Records drawn from a dataset:
>>>>

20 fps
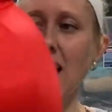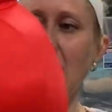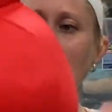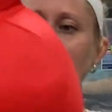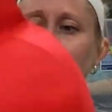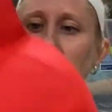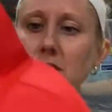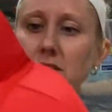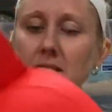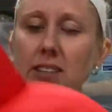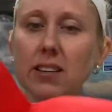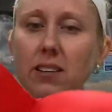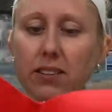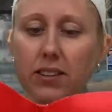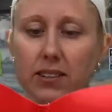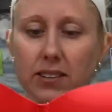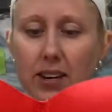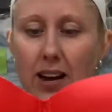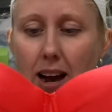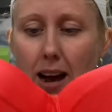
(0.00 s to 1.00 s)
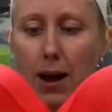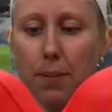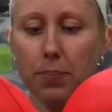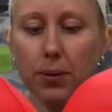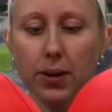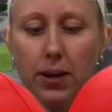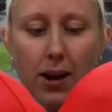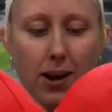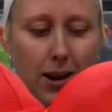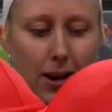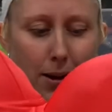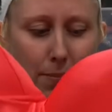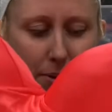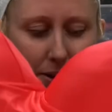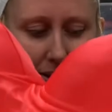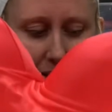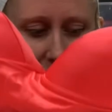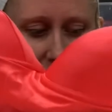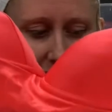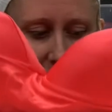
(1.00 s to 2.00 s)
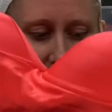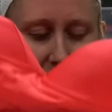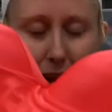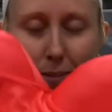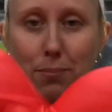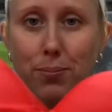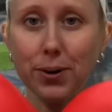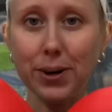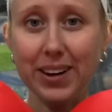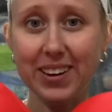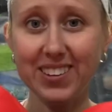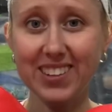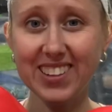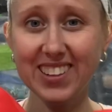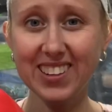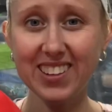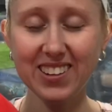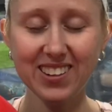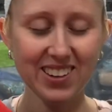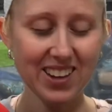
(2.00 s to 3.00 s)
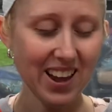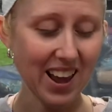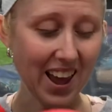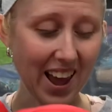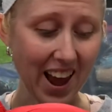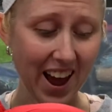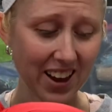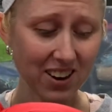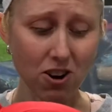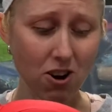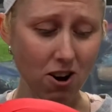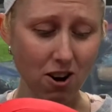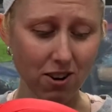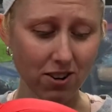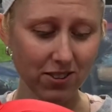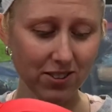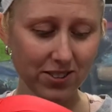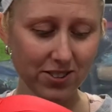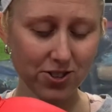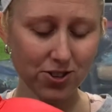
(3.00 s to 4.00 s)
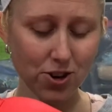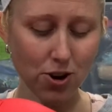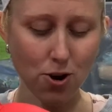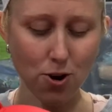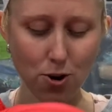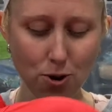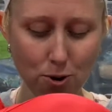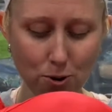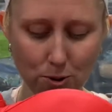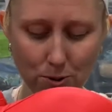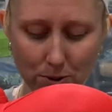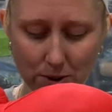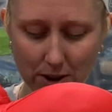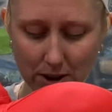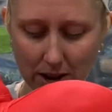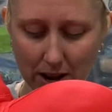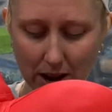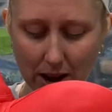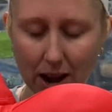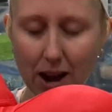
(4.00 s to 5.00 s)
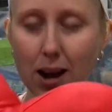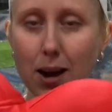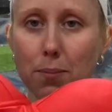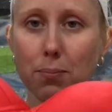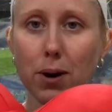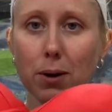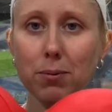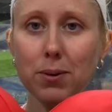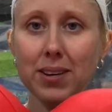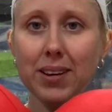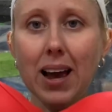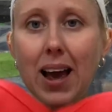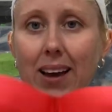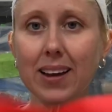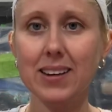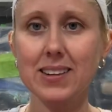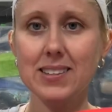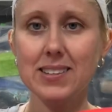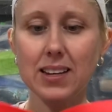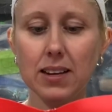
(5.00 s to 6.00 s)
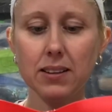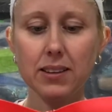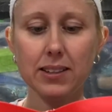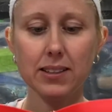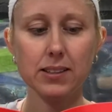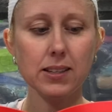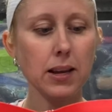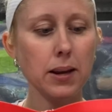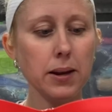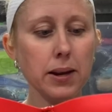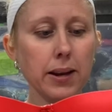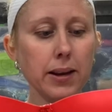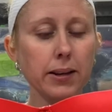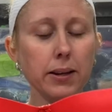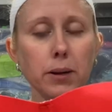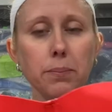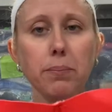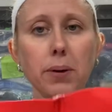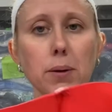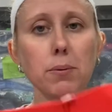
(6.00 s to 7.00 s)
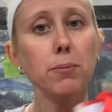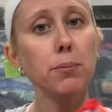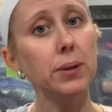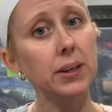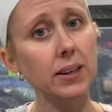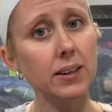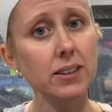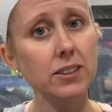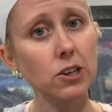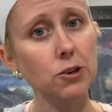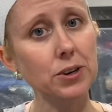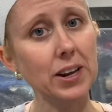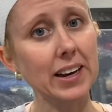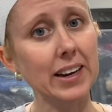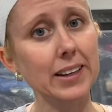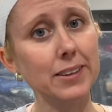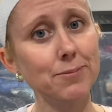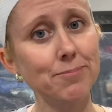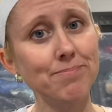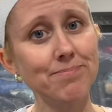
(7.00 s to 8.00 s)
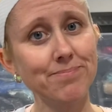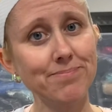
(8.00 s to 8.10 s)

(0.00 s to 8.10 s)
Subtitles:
I could sell the top, but it's not branded at all, so probably not going to sell this and probably going to donate it.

<<<<

• WHAT YOU NEED TO DO:
Please copy the data above exactly; the pictures do not belong in the copy.

• WORKED SOLUTION:
20 fps
(0.00 s to 1.00 s)
(1.00 s to 2.00 s)
(2.00 s to 3.00 s)
(3.00 s to 4.00 s)
(4.00 s to 5.00 s)
(5.00 s to 6.00 s)
(6.00 s to 7.00 s)
(7.00 s to 8.00 s)
(8.00 s to 8.10 s)

(0.00 s to 8.10 s)
Subtitles:
I could sell the top, but it's not branded at all, so probably not going to sell this and probably going to donate it.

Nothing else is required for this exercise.